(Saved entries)
- Opening Delimiter -
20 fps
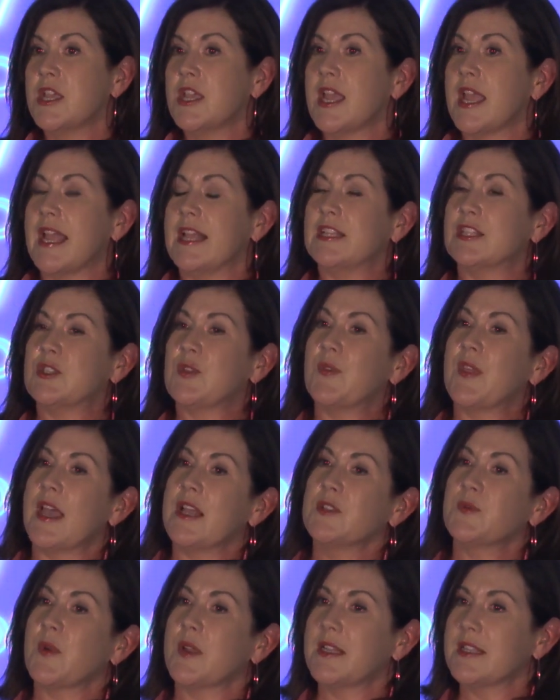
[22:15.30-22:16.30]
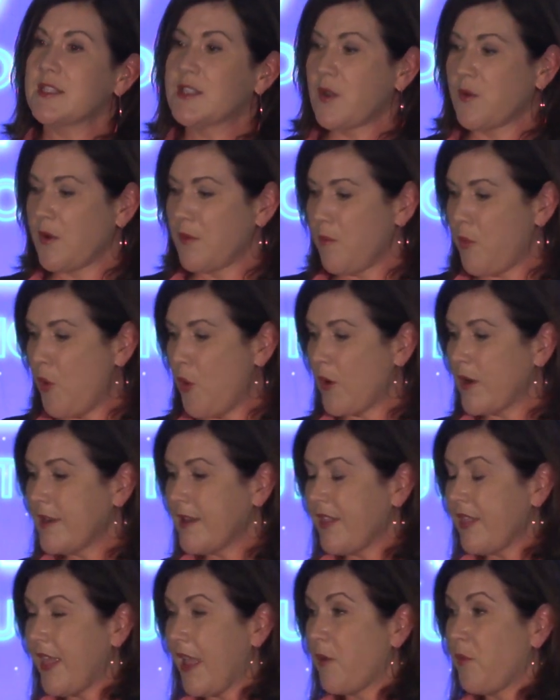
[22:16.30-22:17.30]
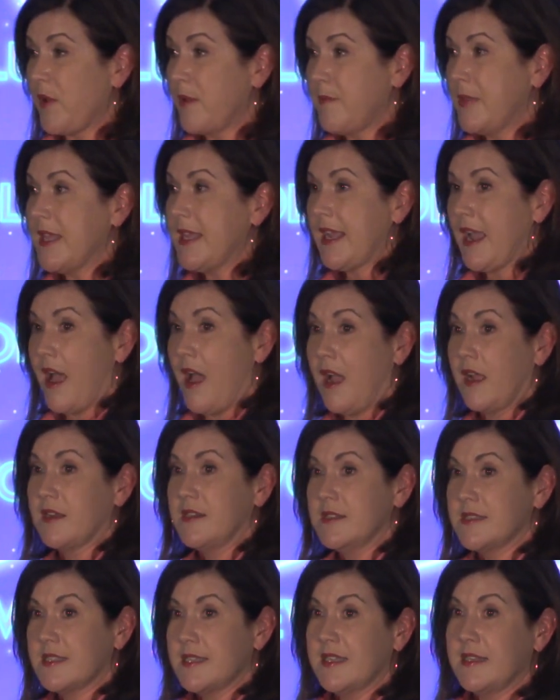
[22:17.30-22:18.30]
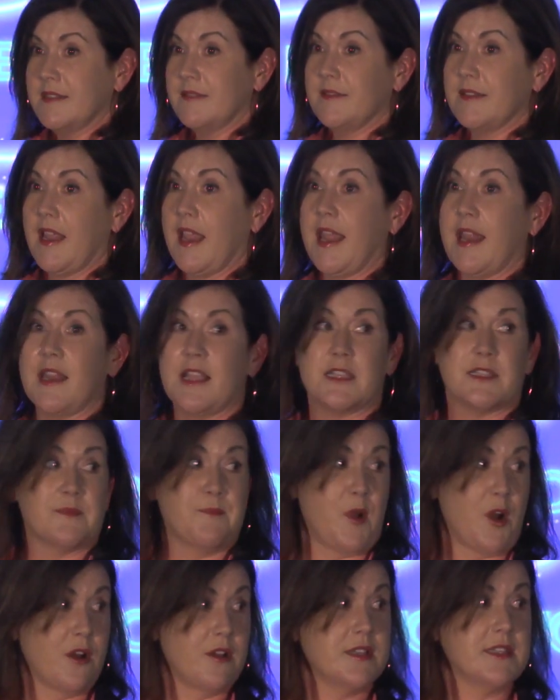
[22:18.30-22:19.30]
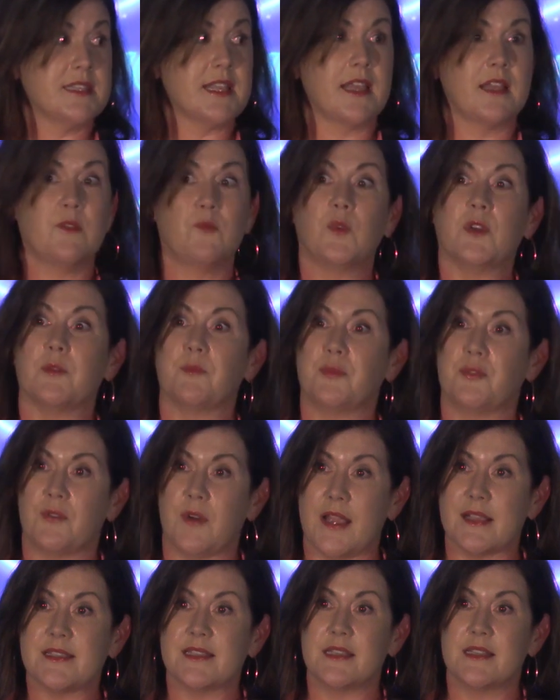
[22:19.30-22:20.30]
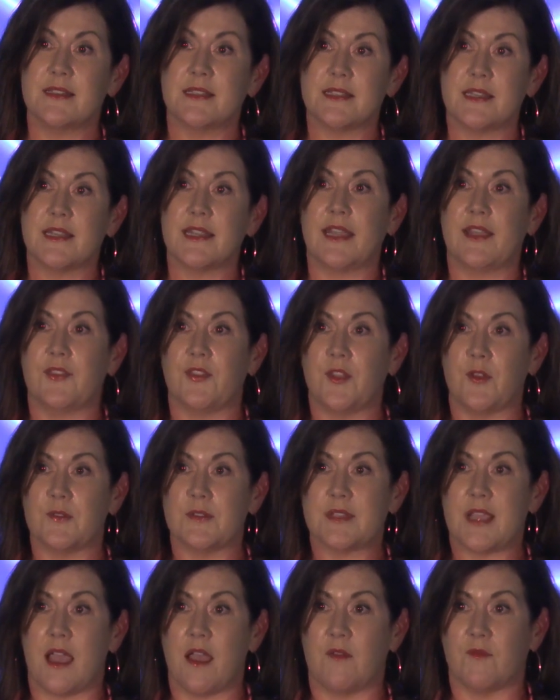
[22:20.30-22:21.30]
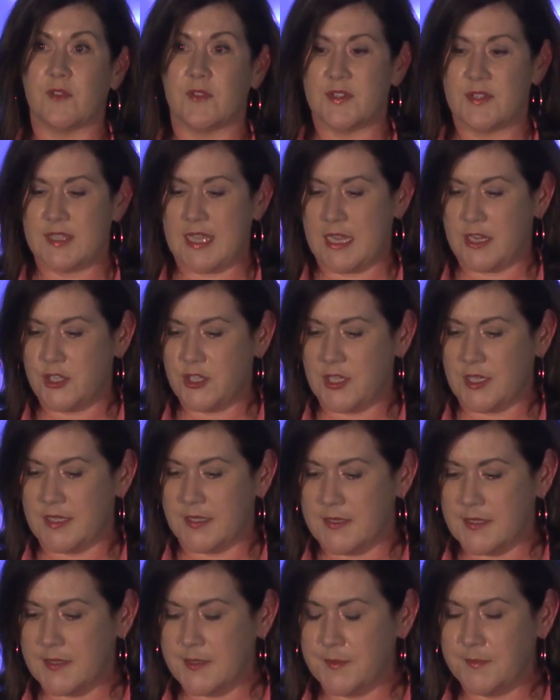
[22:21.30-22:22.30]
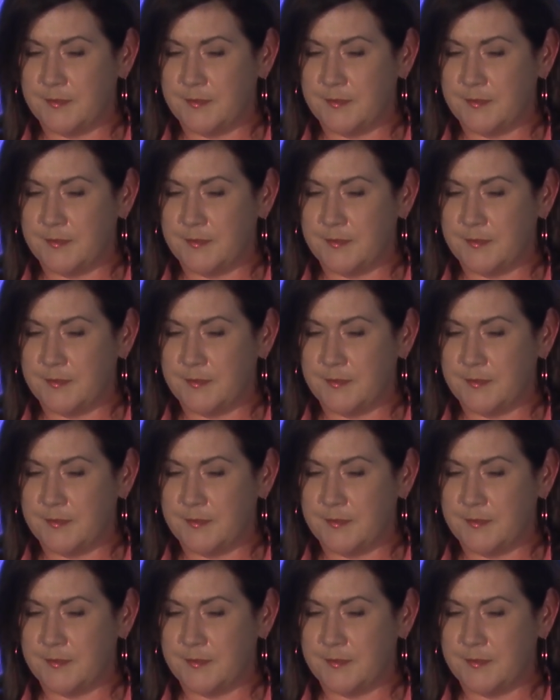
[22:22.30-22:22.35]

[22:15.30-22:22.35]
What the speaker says: And so that's why it's so important that we be cognizant, and as Mark said, we're present in those conversations.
- Closing Delimiter -
◆ **What you are asked to do**
With pictures left out, transcribe each line from the one containing "[22:18.30-22:19.30]" through the end of the data, both ends included.

◆ **Output for this task**
[22:18.30-22:19.30]
[22:19.30-22:20.30]
[22:20.30-22:21.30]
[22:21.30-22:22.30]
[22:22.30-22:22.35]

[22:15.30-22:22.35]
What the speaker says: And so that's why it's so important that we be cognizant, and as Mark said, we're present in those conversations.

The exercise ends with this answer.